Posts WINNIE: Fuzzing Windows Applications with Harness Synthesis and Fast Cloning
Post
Cancel

WINNIE: Fuzzing Windows Applications with Harness Synthesis and Fast Cloning

Paper Info

  • Paper Name: WINNIE: Fuzzing Windows Applications withHarness Synthesis and Fast Cloning
  • Conference: NDSS ‘21
  • Author List: Jinho Jung, Stephen Tong, Hong Hu, Jungwon Lim, Yonghwi Jin, Taesoo Kim
  • Link to Paper: here
  • Food: Lemon Mousse

Prerequisites

Fuzzing

Fuzzing is the generalized process of feeding random inputs to an executable program in order to create a crash. This crash reveals the presence of a software bug that allows a developer to patch it or could possibly be used as part of an exploit. It is one of the efficient ways in finding issues in a program or software. The random inputs are made of generators and vulnerability issues are based on debugging tools. Generators utilize a combination of static fuzzing vectors or totally random inputs. The Fuzzers are dependent on file-formats and data-types. One disadvantage of simple fuzzing is that it uses large binary files for every corner test case, which take years to execute.

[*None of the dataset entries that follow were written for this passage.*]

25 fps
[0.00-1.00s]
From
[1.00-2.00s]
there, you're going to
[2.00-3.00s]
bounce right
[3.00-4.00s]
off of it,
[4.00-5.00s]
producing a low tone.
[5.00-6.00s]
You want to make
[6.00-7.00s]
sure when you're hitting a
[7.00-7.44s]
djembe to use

Here is an overview image from the paper:

Feedback Driven Coverage

also known as smart “fuzzing”, this is the concept of using a measurement such as increasing lines of code coverage, edge coverage, increasing buffer length or memory usage, as a heuristic to drive the direction of future random input choices. Instead of blindly trying every possible random input, the program detects that a previous choice of input has unlocked a new previously unseen section of program code and, then spends extra effort on this new code by maintaining the input choices that reached the new code static, and attempting randomized input that “exercises” new code beyond this point.The random input which created a new section of the program is recorded in a coverage map and helps the fuzzer to generate new random inputs based on the map. For example a line in the code isn’t traversed before and the inputs are aligned to mutate for executing the line of code.

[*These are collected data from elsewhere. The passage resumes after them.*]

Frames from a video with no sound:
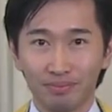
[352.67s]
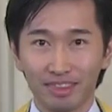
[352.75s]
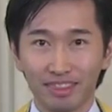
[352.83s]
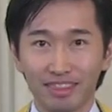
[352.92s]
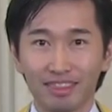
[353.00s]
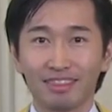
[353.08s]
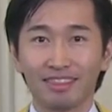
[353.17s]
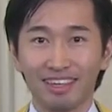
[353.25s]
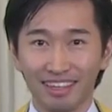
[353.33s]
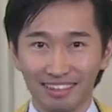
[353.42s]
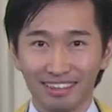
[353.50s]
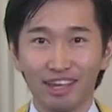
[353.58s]
Then
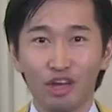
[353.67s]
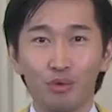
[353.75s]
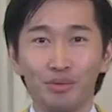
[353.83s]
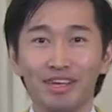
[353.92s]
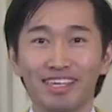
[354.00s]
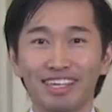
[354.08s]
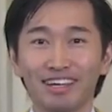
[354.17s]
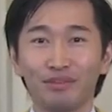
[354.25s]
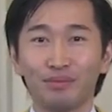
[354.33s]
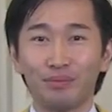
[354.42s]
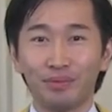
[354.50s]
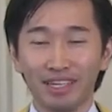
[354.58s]
we can
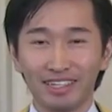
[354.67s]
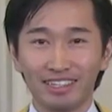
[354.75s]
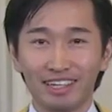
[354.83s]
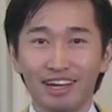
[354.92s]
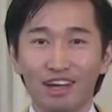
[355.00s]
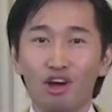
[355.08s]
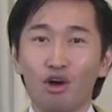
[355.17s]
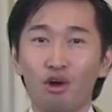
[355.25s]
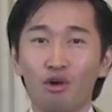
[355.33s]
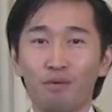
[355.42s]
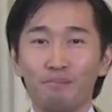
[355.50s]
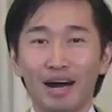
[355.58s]
feel, oh,
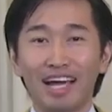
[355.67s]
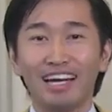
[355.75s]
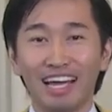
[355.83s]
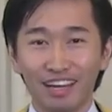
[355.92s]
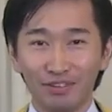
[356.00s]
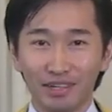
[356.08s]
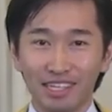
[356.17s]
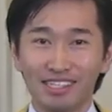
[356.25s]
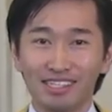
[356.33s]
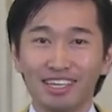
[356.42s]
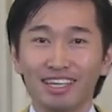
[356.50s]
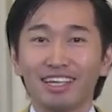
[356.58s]
my life is
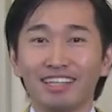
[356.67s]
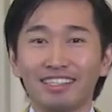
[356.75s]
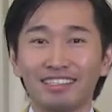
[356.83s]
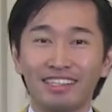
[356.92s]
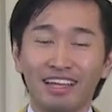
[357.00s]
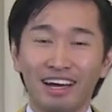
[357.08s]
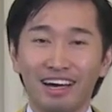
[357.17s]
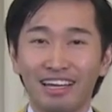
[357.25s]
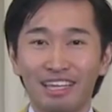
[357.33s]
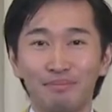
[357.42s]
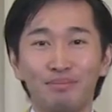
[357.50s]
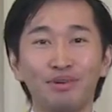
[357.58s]
uh,
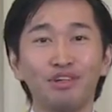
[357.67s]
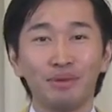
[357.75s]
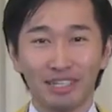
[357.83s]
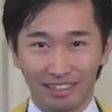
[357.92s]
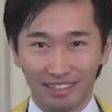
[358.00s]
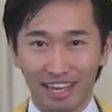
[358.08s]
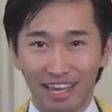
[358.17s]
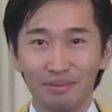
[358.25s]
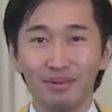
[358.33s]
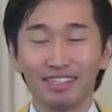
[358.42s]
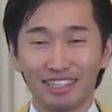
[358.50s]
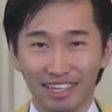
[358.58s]
improving every
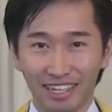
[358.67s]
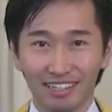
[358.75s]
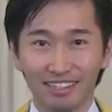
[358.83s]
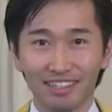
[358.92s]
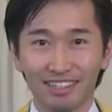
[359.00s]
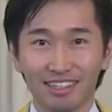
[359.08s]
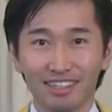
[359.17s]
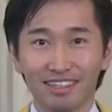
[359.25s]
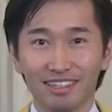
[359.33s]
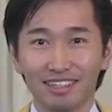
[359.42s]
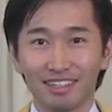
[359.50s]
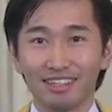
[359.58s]
day.
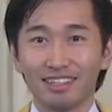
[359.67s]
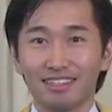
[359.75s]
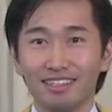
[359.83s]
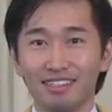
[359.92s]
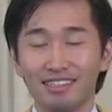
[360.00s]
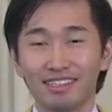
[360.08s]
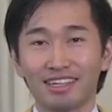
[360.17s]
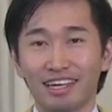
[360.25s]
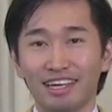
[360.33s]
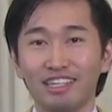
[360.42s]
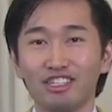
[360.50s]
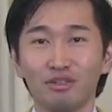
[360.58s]
This is a kind
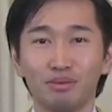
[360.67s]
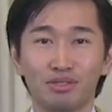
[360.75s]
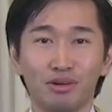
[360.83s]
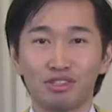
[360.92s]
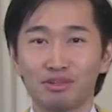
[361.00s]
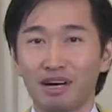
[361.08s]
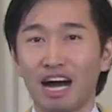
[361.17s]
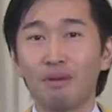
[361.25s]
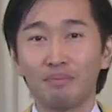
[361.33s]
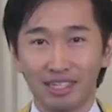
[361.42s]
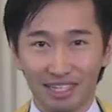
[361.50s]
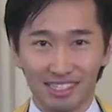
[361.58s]
of source of
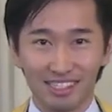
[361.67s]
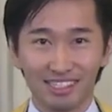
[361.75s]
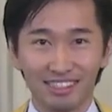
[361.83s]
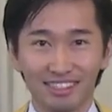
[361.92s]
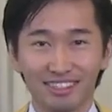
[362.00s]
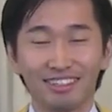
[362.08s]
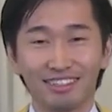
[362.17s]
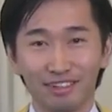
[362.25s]
happiness, you know.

The conceptual idea behind feedback driven coverage is that the more code that you “exercise”, the greater chance that you will succeed at creating a crash.

Forking for Fuzzing

The exec syscall and also the typical process startup procedure is very slow. To avoid having to reinitialize a process for every single fuzzing attempt, the conceptual ideas to run the program until you reach the point that you want to fuzz through randomized input, insert a fork server at this point in the program, and fork the program continually for each input trial. This increases fuzzing performance by one or two magnitudes. Each subprocess will be taking only a single input, so we can avoid the exact syscall overhead. If you take a bash file and will be executing the fuzzing at the 3rd call, then it doesn’t decrease the performance but decreases the overhead of fuzzing through the whole program.

Harnessing

For simple executable programs, you simply provide random input via stdin. This might be far less effective when trying to fuzz a library that performs a complicated function, such as parsing a graphics image. A harness is a sequence of inputs, a valid file, a series of instructions, as concise as possible that provides an entry point into the program, typically uses it in a very simple way, and provides access to a place where it is possible to execute a decent amount of code that you want to fuzz. A mutational-based fuzzer can then use this harness as a starting point to generate random input, making changes to the input sequence to reach different areas of the code

Generally, creating a harness automatically for an arbitrary program is non-trivial and has yes to be solved.

GUI Fuzzing

Programs such as Monkey can fuzz by performing random GUI actions. This is typically very slow. An alternative approach is to reverse engineer the GUI program and use it as a library, bypassing the graphical interface. This is done conceptually by bypassing the GUI bindings in a graphical-based program and providing an interface to fuzz of the GUI actions directly.

Problems

Issues in Fuzzing Windows

  1. GUI programs innately are difficult to fuzz due to slow graphics-based interaction
  2. Harness generation for Windows/graphical programs is challenging
  3. Lack of copy on write forking in the Windows API eliminates many of the fuzzing optimizations that exist in Linux, meaning that fuzzing operations operate at roughly one order of magnitude slower

To solve these problems, we need some form of conversion between GUI to CLI to avoid overhead in generating graphics. We need an automated method of creating usable harnesses, and we need to develop an alternative approach that creates a usable fork function call in Windows.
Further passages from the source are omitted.